Whereas broadcast TV networks have spent decades building and reinforcing a schedule that reliably steers viewers to their late-night talk shows, streaming services lack anything equivalent.
“It’s all about building a ramp for the next thing,” Anderson said. “If I pop on Netflix, I don’t know what I’m going to watch half the time.”
Streaming talk shows that do catch on with viewers tend to focus on topics with long shelf lives, said Jason Kilar, who recently stepped down as chief executive officer of HBO’s parent company, WarnerMedia.
“There’s a long history of these kind of shows that have been so time sensitive and tied to this evening’s topic of jokes,” Kilar said. With John Oliver’s show, which airs on HBO and HBO Max, “it doesn’t matter if you watch Sunday night or Thursday night or a week later, it has great resonance.”
“You don’t even know how to get Apple TV, do you?”
Stewart fans may have had a particularly hard time settling into a viewership routine. Stewart initially released episodes on Apple every two weeks. Then he took four months off. In March, he returned from hiatus and began releasing episodes once a week. Along the way, Stewart has poked fun at the slow rollout, saying recently that it’s “like I’m an Etsy store of shows, knitting each one myself.”
To judge by the program’s sluggish start, sticking to evergreen topics is no guarantee of success. Each hour-long episode of “The Problem” focuses on a single issue, such as gun control, race relations, the stock market or climate change. It opens with a meeting between the host and his producers. Then the gray-bearded Stewart, sporting a bomber jacket, delivers a monologue, holds a panel discussion and closes by interviewing a prominent figure, like former Disney CEO Bob Iger, Treasury Secretary Janet Yellen or U.S. Senator Cory Booker.

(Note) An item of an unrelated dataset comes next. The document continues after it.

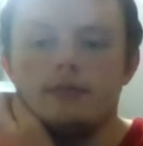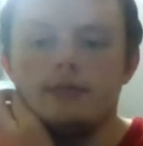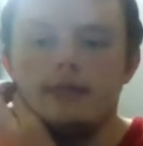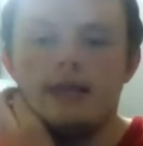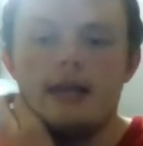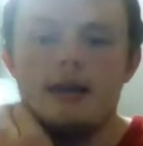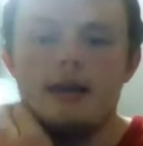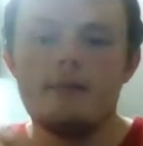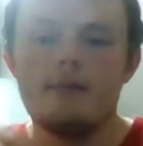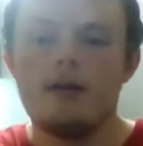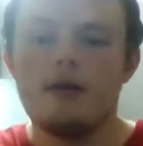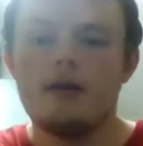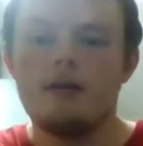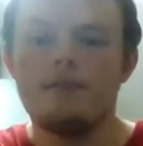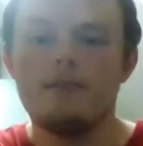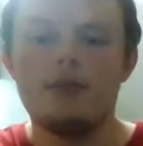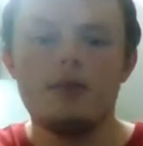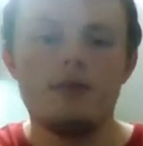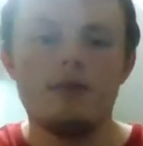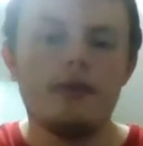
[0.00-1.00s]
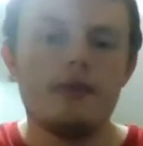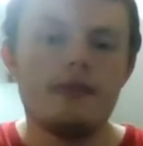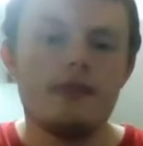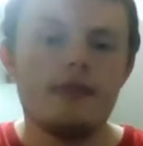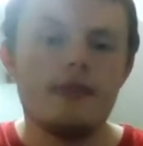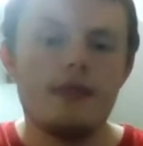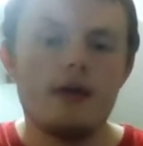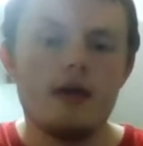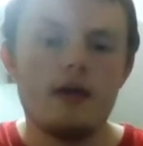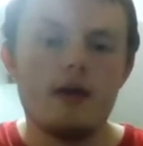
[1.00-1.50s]
Yep, I'm doing
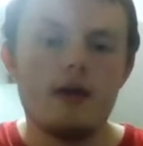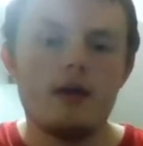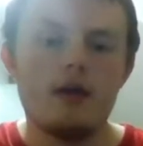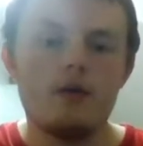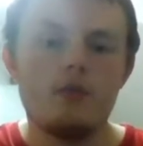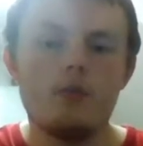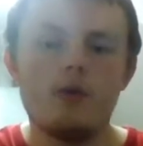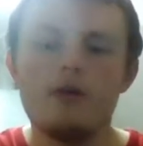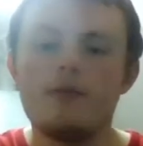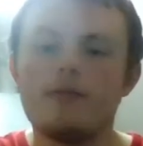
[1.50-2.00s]
well,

Reviews have been mixed. After watching the first two episodes, NPR TV critic Eric Deggans wrote that its “focus on important subjects, explored with passion and compassion, makes for compelling viewing,” but added that much of it “feels like a stitched-together pastiche of items from Stewart’s old show and a few other programs he inspired.” In February, Variety TV critic Daniel D’Addario wrote the show’s launch “has not been what one might expect from the grand return of a superstar.”
About 70 million people still subscribe to cable TV, where for 16 years Stewart hosted “The Daily Show” on Comedy Central. Stewart is now attempting to reach viewers from a much smaller platform. Apple doesn’t disclose the size of its overall audience of paying customers, but the research firm MoffettNathanson estimates it has 12 million subscribers.
“There’s no doubt Jon Stewart made much more of a splash in public discourse 20 years ago than he’s making today,” said Stephen Farnsworth, a professor of political science and international affairs at University of Mary Washington and co-author of a book about late-night TV shows during the Trump era.
Stewart hasn’t shied away from joking about his own relatively low profile on Apple.
“Thank you for watching but my guess is you didn’t,” he said at the end of the premiere episode. “You’re probably just going to look at aggregated clips of it somewhere, on YouTube, where you pirate ‘ Ted Lasso.’ You don’t even know how to get Apple TV, do you?”